Saved entries
----------

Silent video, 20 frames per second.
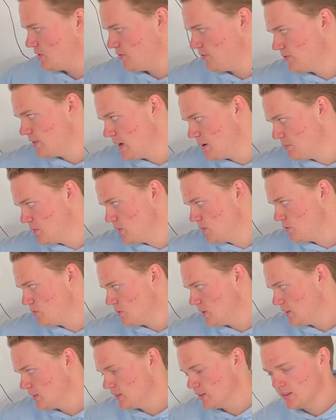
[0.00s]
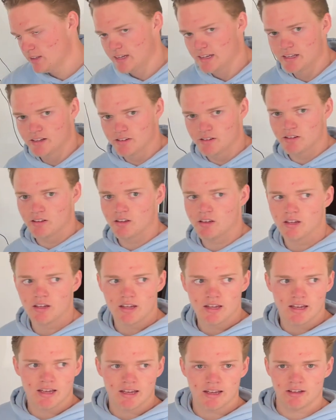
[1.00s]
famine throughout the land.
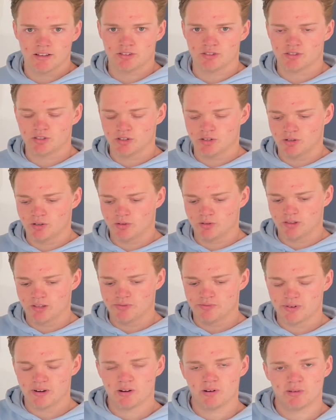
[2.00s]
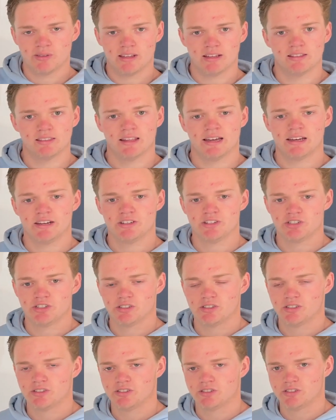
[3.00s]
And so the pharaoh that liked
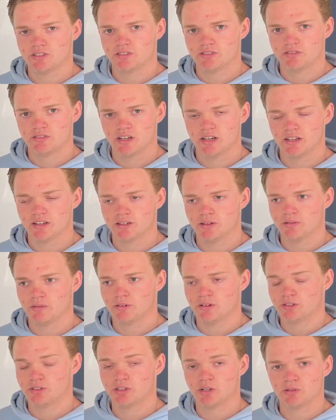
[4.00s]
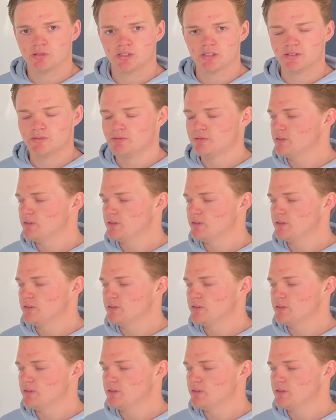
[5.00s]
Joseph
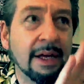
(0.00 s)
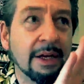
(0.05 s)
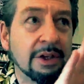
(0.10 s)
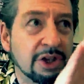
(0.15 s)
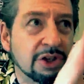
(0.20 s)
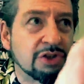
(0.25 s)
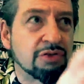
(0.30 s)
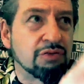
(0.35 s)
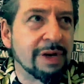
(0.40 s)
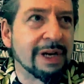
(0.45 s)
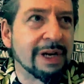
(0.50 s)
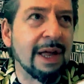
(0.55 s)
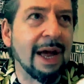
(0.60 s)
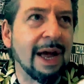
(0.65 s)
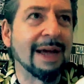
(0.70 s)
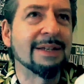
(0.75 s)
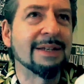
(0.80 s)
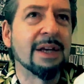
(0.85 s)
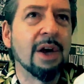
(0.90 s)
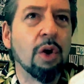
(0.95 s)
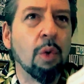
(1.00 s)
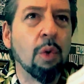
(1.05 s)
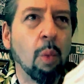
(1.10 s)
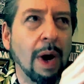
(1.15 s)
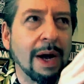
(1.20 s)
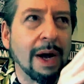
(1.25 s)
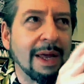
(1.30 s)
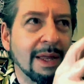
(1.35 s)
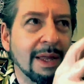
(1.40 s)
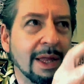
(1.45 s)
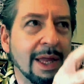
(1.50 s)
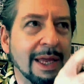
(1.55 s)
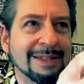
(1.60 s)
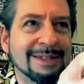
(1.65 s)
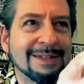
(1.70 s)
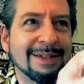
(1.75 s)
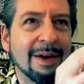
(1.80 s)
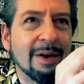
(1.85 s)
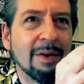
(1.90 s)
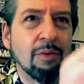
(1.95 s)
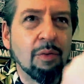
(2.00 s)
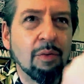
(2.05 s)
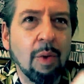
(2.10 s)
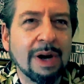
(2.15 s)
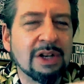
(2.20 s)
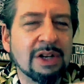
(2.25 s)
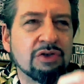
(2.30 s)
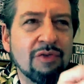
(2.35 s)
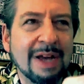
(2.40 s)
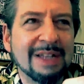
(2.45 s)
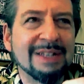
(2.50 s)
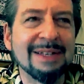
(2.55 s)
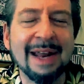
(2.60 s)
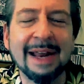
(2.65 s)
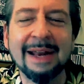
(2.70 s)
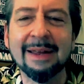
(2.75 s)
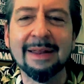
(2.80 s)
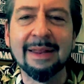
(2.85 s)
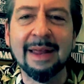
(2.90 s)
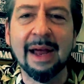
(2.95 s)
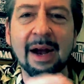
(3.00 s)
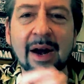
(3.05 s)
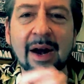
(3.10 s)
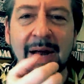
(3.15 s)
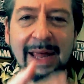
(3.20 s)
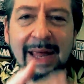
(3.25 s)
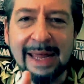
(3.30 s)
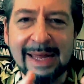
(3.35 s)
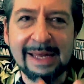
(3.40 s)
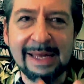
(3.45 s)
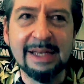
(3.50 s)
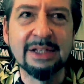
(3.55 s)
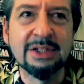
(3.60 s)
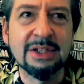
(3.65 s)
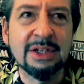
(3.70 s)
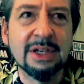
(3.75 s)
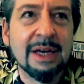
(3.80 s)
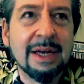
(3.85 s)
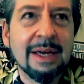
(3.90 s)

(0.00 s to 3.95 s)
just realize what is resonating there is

----------

## WHAT TO DO
Could you restate every entry above word for word, leaving out the pictures?

## SOLUTION TO THIS PROBLEM
Silent video, 20 frames per second.
[0.00s]
[1.00s]
famine throughout the land.
[2.00s]
[3.00s]
And so the pharaoh that liked
[4.00s]
[5.00s]
Joseph
(0.00 s)
(0.05 s)
(0.10 s)
(0.15 s)
(0.20 s)
(0.25 s)
(0.30 s)
(0.35 s)
(0.40 s)
(0.45 s)
(0.50 s)
(0.55 s)
(0.60 s)
(0.65 s)
(0.70 s)
(0.75 s)
(0.80 s)
(0.85 s)
(0.90 s)
(0.95 s)
(1.00 s)
(1.05 s)
(1.10 s)
(1.15 s)
(1.20 s)
(1.25 s)
(1.30 s)
(1.35 s)
(1.40 s)
(1.45 s)
(1.50 s)
(1.55 s)
(1.60 s)
(1.65 s)
(1.70 s)
(1.75 s)
(1.80 s)
(1.85 s)
(1.90 s)
(1.95 s)
(2.00 s)
(2.05 s)
(2.10 s)
(2.15 s)
(2.20 s)
(2.25 s)
(2.30 s)
(2.35 s)
(2.40 s)
(2.45 s)
(2.50 s)
(2.55 s)
(2.60 s)
(2.65 s)
(2.70 s)
(2.75 s)
(2.80 s)
(2.85 s)
(2.90 s)
(2.95 s)
(3.00 s)
(3.05 s)
(3.10 s)
(3.15 s)
(3.20 s)
(3.25 s)
(3.30 s)
(3.35 s)
(3.40 s)
(3.45 s)
(3.50 s)
(3.55 s)
(3.60 s)
(3.65 s)
(3.70 s)
(3.75 s)
(3.80 s)
(3.85 s)
(3.90 s)

(0.00 s to 3.95 s)
just realize what is resonating there is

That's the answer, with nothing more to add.